Photographer Hans Eijkelboom has spent more than 20 years cataloging the ways that globalized culture manifests through apparel. Since the early 1990s, Eijkelboom has surreptitiously photographed pedestrians in urban settings, for no longer than two hours in each location. The resulting image grids reveal not only the way styles fluctuate over time (remember flannels?) but also the broader assimilation of street fashion into a kind of homogenized transnational monoculture. In short, the unhindered flow of global commerce has left us all wearing the same thing.
(© Hans Eijkelboom/Phaidon)
“How can you be so naïve to go to a shop, to buy clothes that sum up your personality, and not realize that, at the same time, 10,000 men and women around the world do and think the same things?” Eijkelboom asks of himselfand, by extension, the viewer. “We’re told we’re individuals, and we buy these things, and we are a product of the culture that we live in.”
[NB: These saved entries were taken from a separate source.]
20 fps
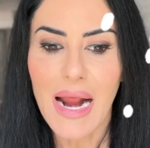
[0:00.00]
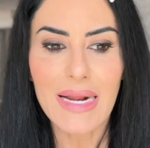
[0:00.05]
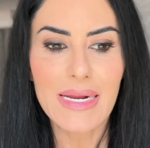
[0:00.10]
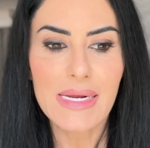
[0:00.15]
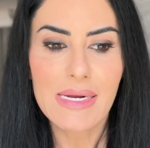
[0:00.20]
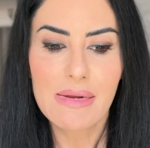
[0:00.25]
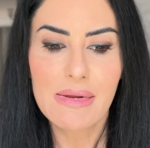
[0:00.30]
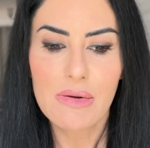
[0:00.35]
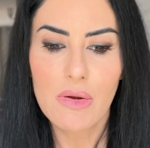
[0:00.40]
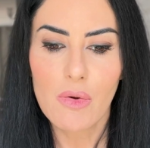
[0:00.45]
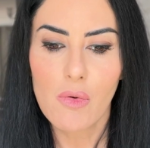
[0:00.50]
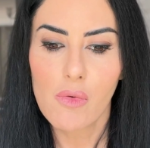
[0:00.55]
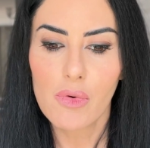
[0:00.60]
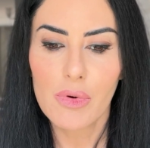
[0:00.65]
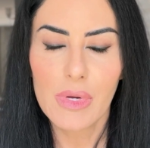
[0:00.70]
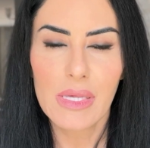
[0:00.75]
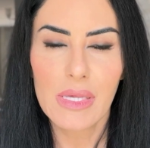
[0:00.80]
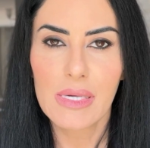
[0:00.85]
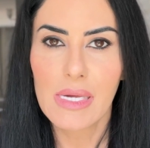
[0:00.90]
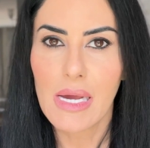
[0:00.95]
But I didn't know
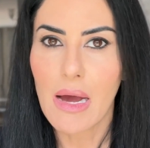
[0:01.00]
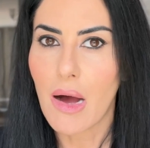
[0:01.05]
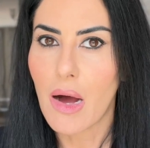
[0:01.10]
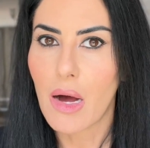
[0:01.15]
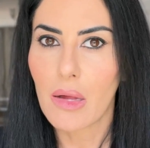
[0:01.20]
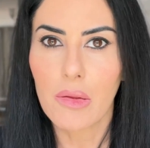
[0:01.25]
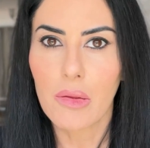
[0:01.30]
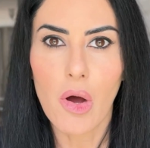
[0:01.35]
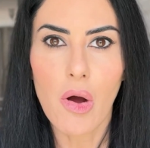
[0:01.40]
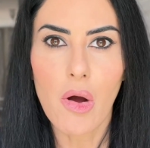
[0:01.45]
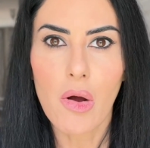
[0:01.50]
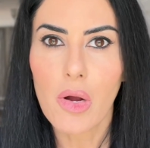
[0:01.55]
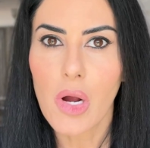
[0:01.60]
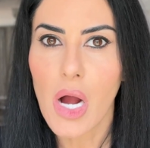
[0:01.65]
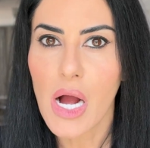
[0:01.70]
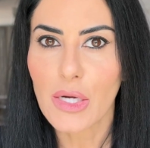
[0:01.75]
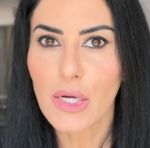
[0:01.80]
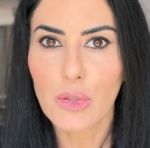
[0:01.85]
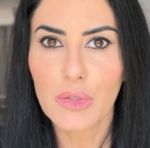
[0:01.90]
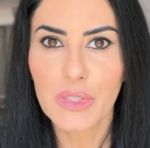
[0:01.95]
really how long
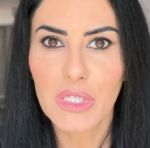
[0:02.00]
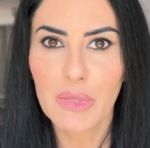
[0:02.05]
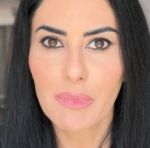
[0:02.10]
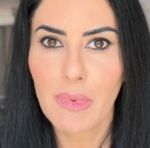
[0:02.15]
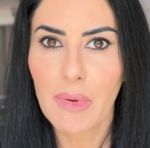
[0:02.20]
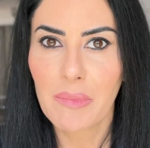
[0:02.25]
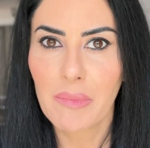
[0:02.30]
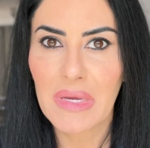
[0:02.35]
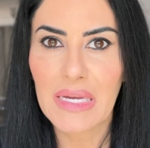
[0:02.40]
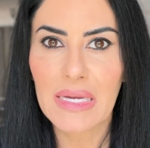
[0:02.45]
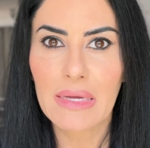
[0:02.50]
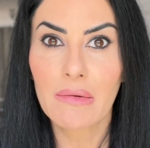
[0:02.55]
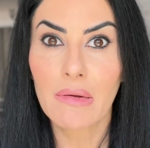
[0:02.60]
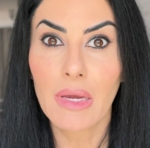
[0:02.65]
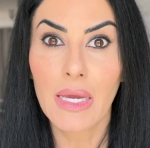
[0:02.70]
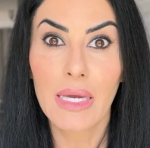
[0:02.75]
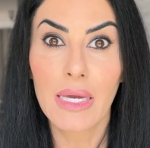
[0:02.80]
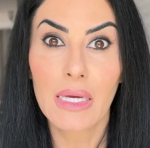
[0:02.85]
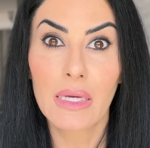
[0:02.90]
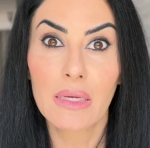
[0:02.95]
I could keep them in,
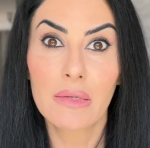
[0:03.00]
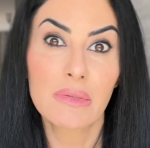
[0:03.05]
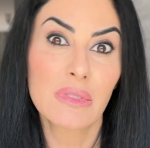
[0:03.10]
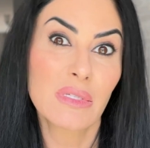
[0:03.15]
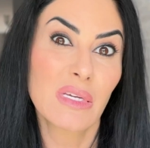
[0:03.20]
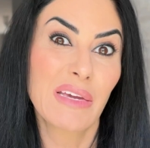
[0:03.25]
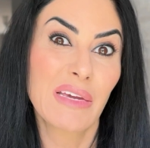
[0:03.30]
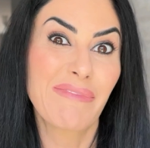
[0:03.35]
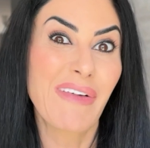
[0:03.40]
and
A book of Eijkelboom’s grids, People of the Twenty-First Century (Phaidon, 2014), constitutes a typology, not only of what we wear, but of public posture and affect in the years around the turn of the millennium. The irony in the performance of individuality is revealed through repetition. It turns out, the drive to conform—subconsciously miming our peers—may be more deeply ingrained than we want to recognize.